An aeroplane flying horizontally 1 km above the ground is observed at an elevation of 60°. After 10 seconds, its elevation is observed to be 30°. Find the speed of the aeroplane in km/h.

Let initially aeroplane be at point B and after 10 seconds it is at point C.

Since, aeroplane is flying horizontally 1 km above the ground so, BE = CD = 1 km.

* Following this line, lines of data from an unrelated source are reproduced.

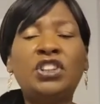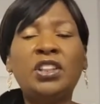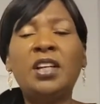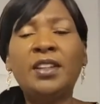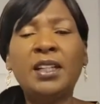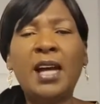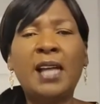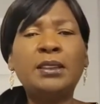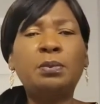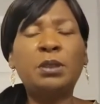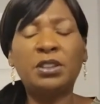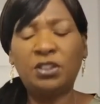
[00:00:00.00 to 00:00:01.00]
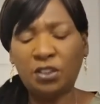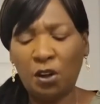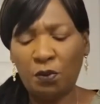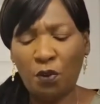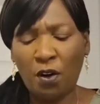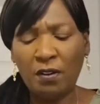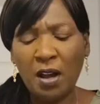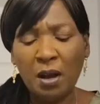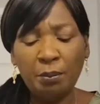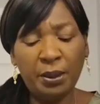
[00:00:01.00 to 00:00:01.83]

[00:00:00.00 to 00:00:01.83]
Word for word: share the gospel, and so forth.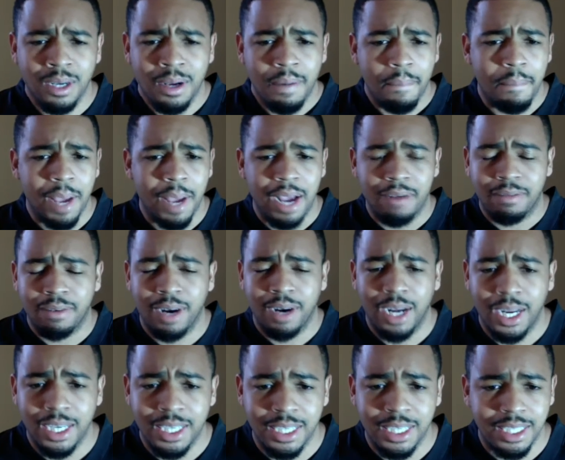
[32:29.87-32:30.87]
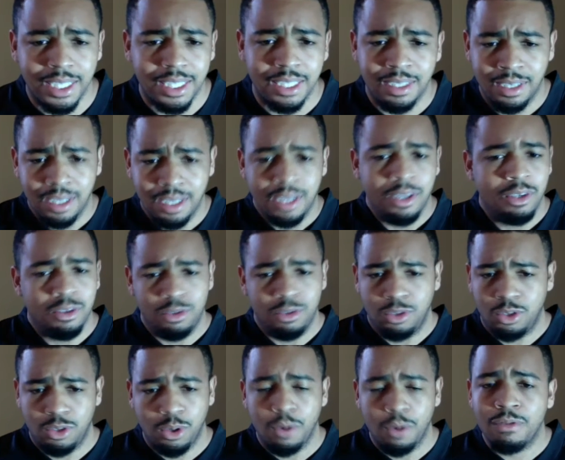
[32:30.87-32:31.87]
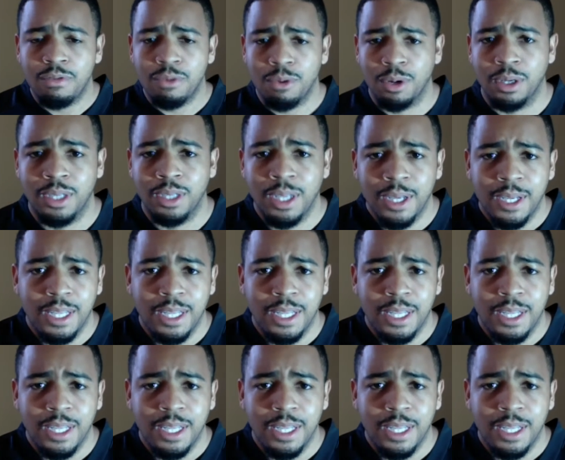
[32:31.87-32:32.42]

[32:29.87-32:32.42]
Matt Ryan and so forth.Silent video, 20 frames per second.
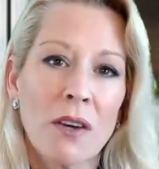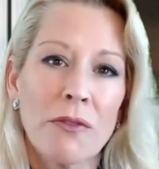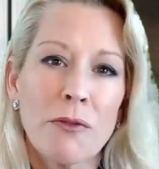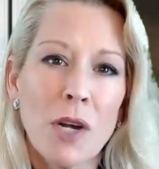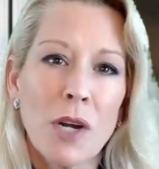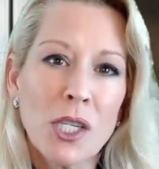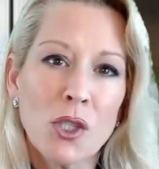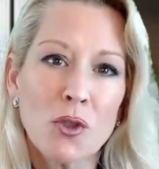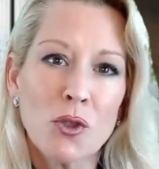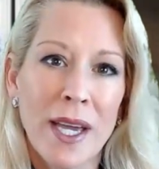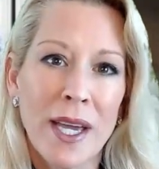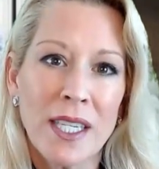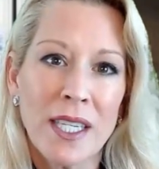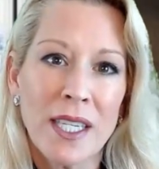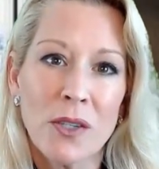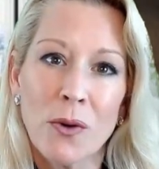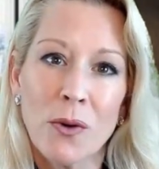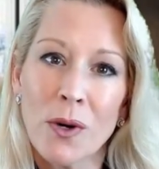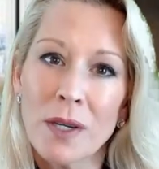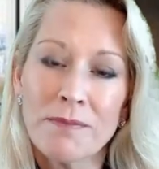frustrated,
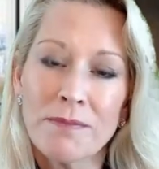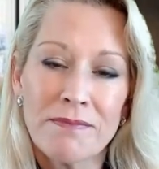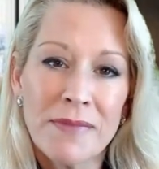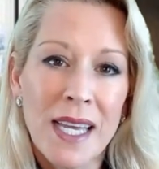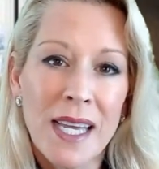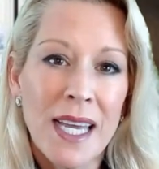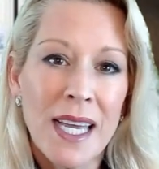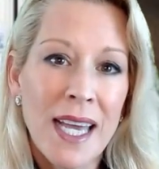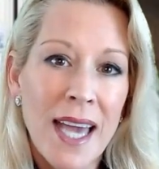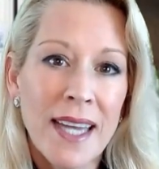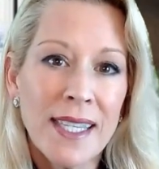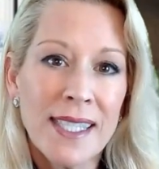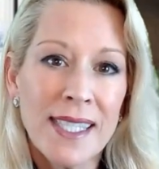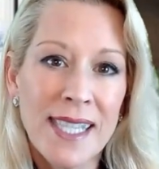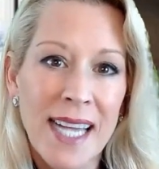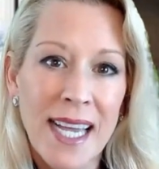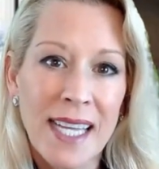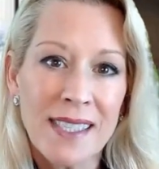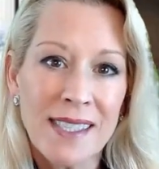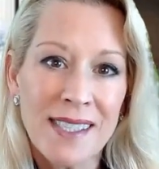or hit a
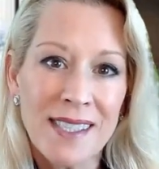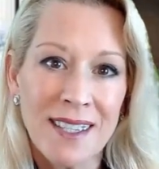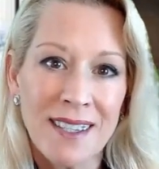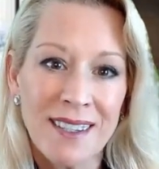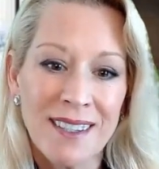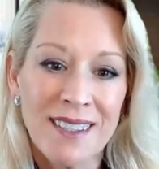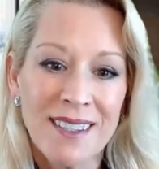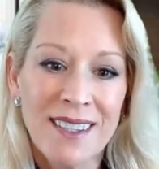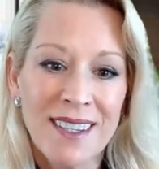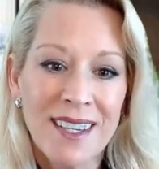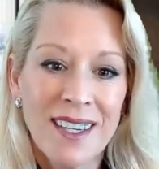standstill.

Considering right angled triangle △ABE,

$\Rightarrow \text{tan 60°} = \dfrac{BE}{AE} \\[1em] \Rightarrow \sqrt{3} = \dfrac{1}{AE} \\[1em] \Rightarrow AE = \dfrac{1}{\sqrt{3}} \\[1em] \Rightarrow AE = 0.557 \text{ km}.$

From figure,

AD = AE + ED = (0.577 + ED) km.

Considering right angled triangle △ACD,

$\Rightarrow \text{tan 30°} = \dfrac{CD}{AD} \\[1em] \Rightarrow \dfrac{1}{\sqrt{3}} = \dfrac{1}{0.577 + ED} \\[1em] \Rightarrow 0.577 + ED = \sqrt{3} \\[1em] \Rightarrow ED = 1.732 - 0.577 \\[1em] \Rightarrow ED = 1.155 \text{ km}.$

Aeroplane covers 1.155 km in 10 seconds.

Time = 10 seconds = $\dfrac{10}{60 \times 60} = \dfrac{10}{3600} = \dfrac{1}{360}$ hours.

Speed = $\dfrac{\text{Distance}}{\text{Time}} = \dfrac{1.155}{\dfrac{1}{360}} = 1.155 \times 360 =$ 415.66 km/h.

Hence, the speed of aeroplane is 415.66 km/h.